Exercise ->
Restate the data exactly as given and keep the pictures out.

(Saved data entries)

--------------------------------------------------

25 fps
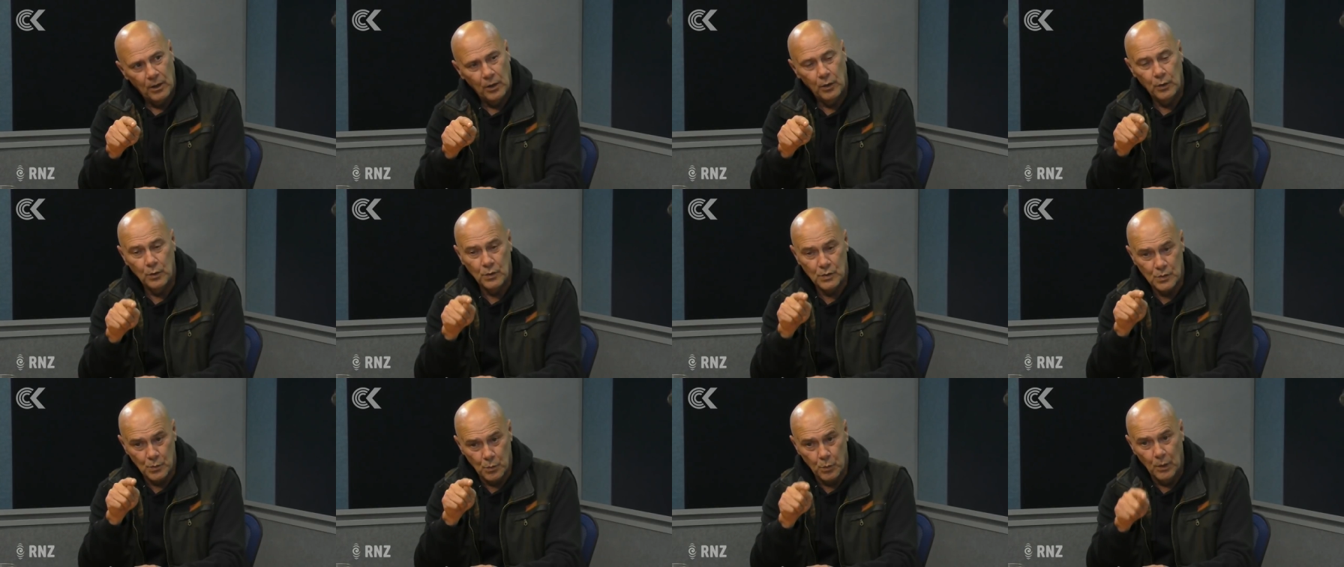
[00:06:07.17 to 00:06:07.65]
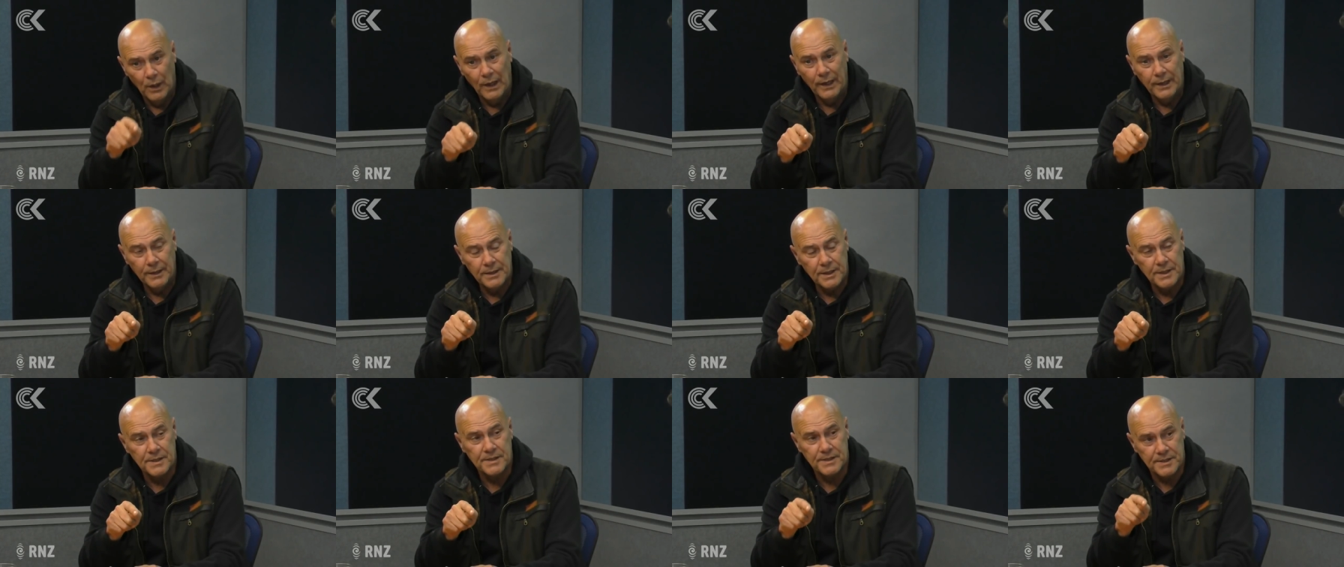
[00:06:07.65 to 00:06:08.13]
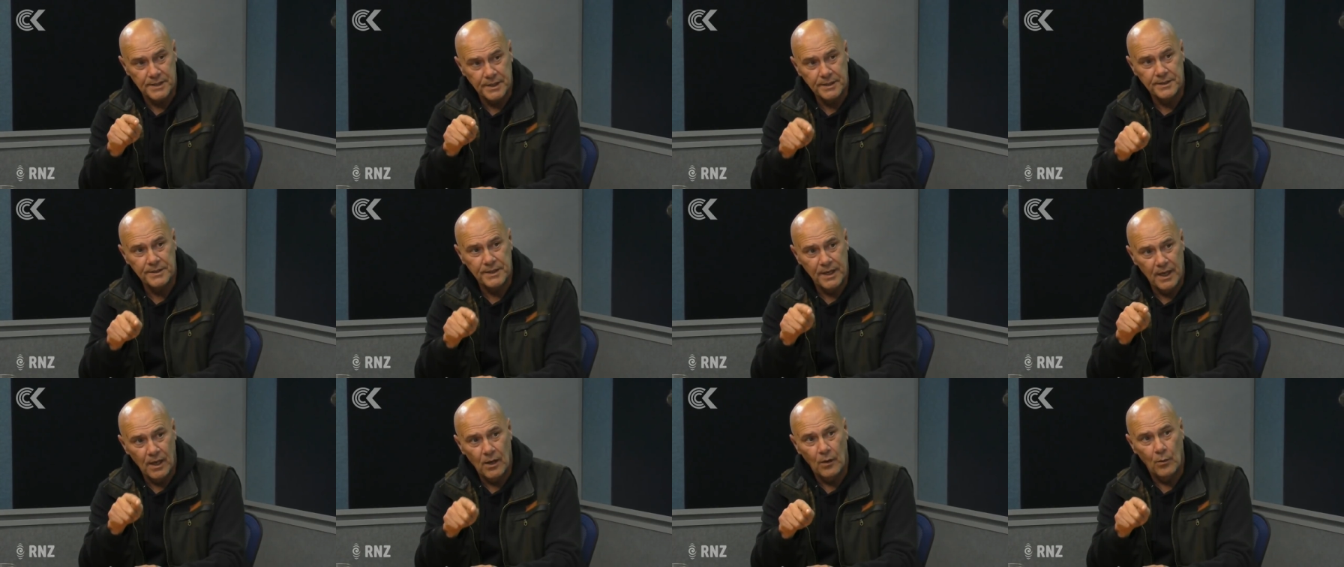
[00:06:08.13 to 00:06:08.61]
who's willing to
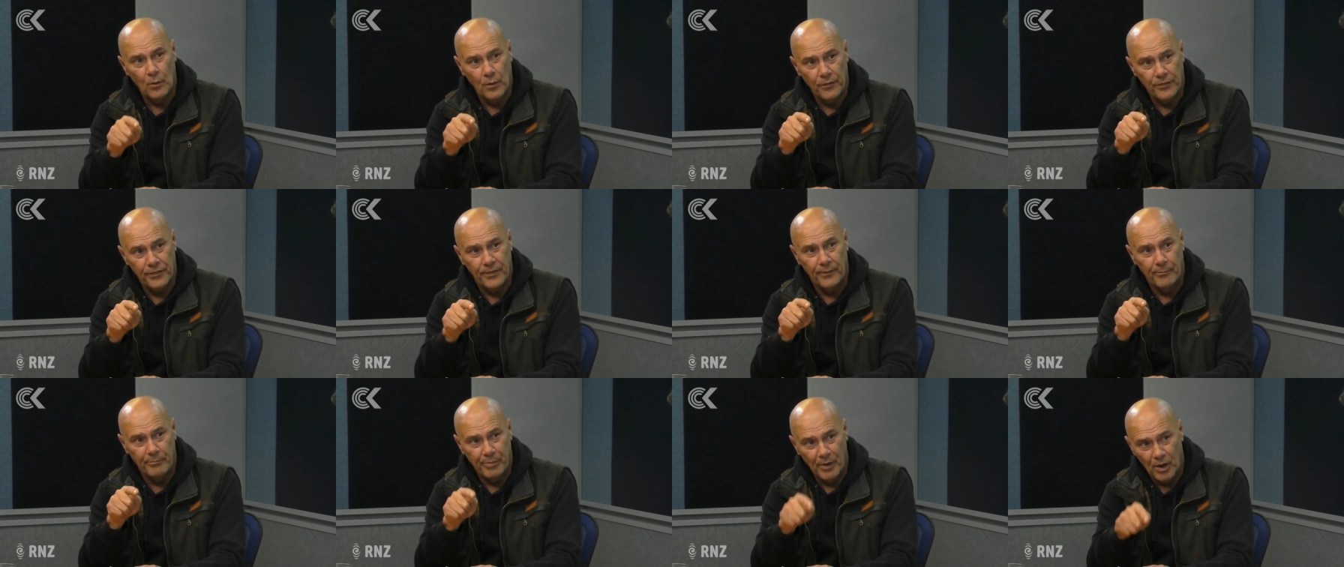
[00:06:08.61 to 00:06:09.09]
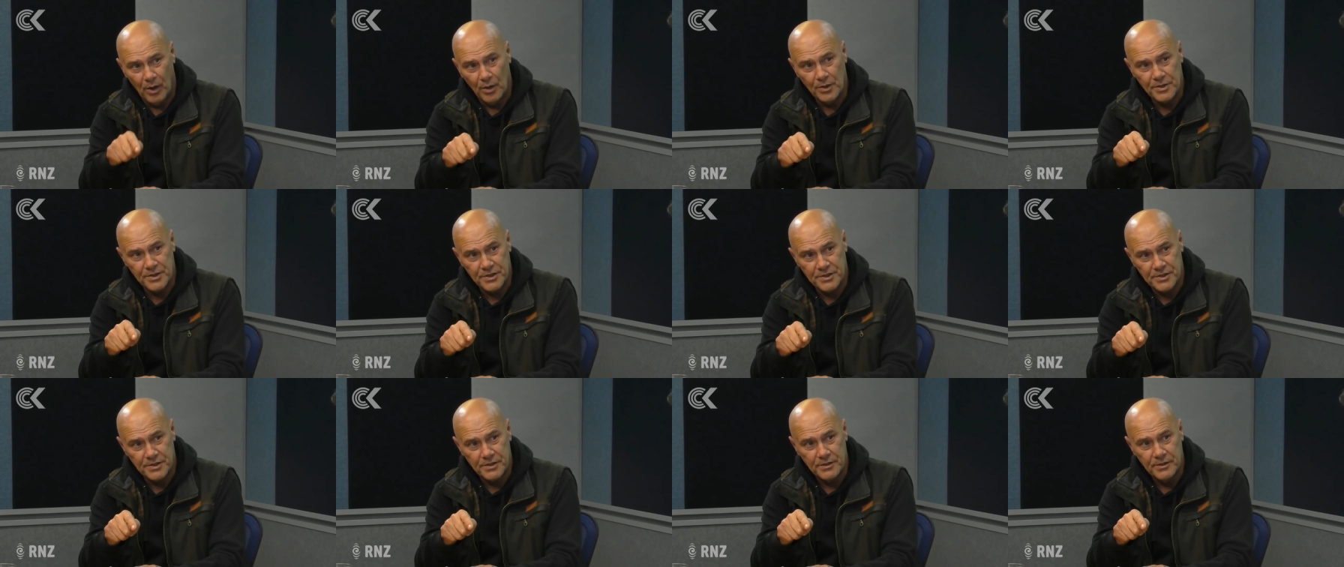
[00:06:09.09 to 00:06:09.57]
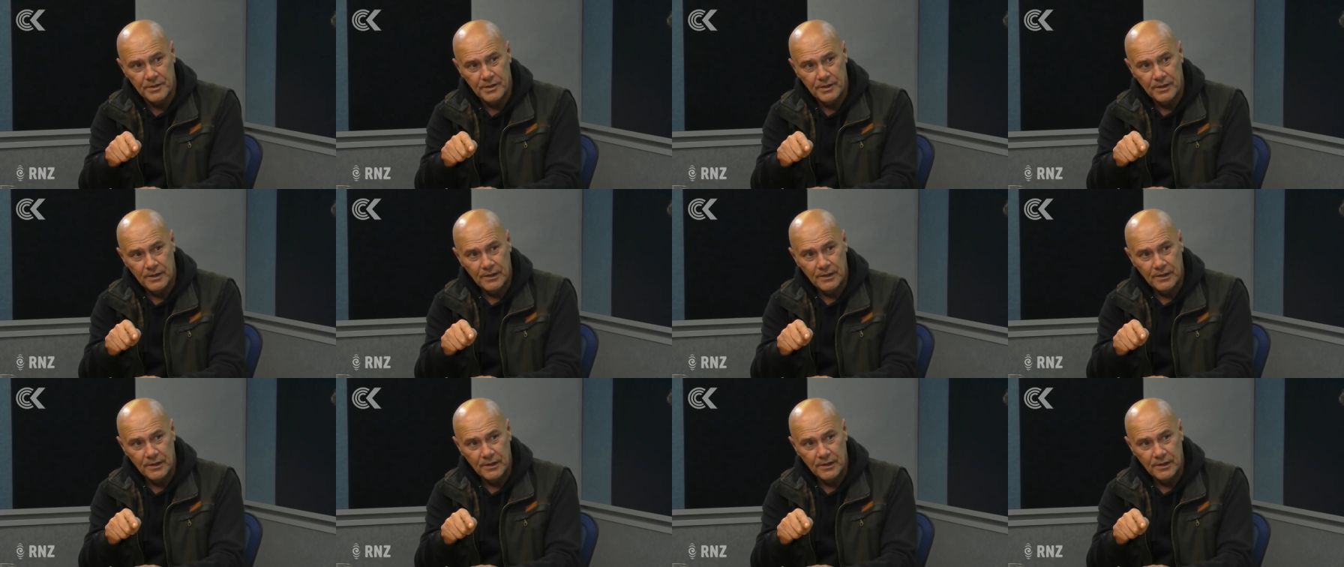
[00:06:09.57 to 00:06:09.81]
sit down with the boss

--------------------------------------------------

Solution to this task ->
25 fps
[00:06:07.17 to 00:06:07.65]
[00:06:07.65 to 00:06:08.13]
[00:06:08.13 to 00:06:08.61]
who's willing to
[00:06:08.61 to 00:06:09.09]
[00:06:09.09 to 00:06:09.57]
[00:06:09.57 to 00:06:09.81]
sit down with the boss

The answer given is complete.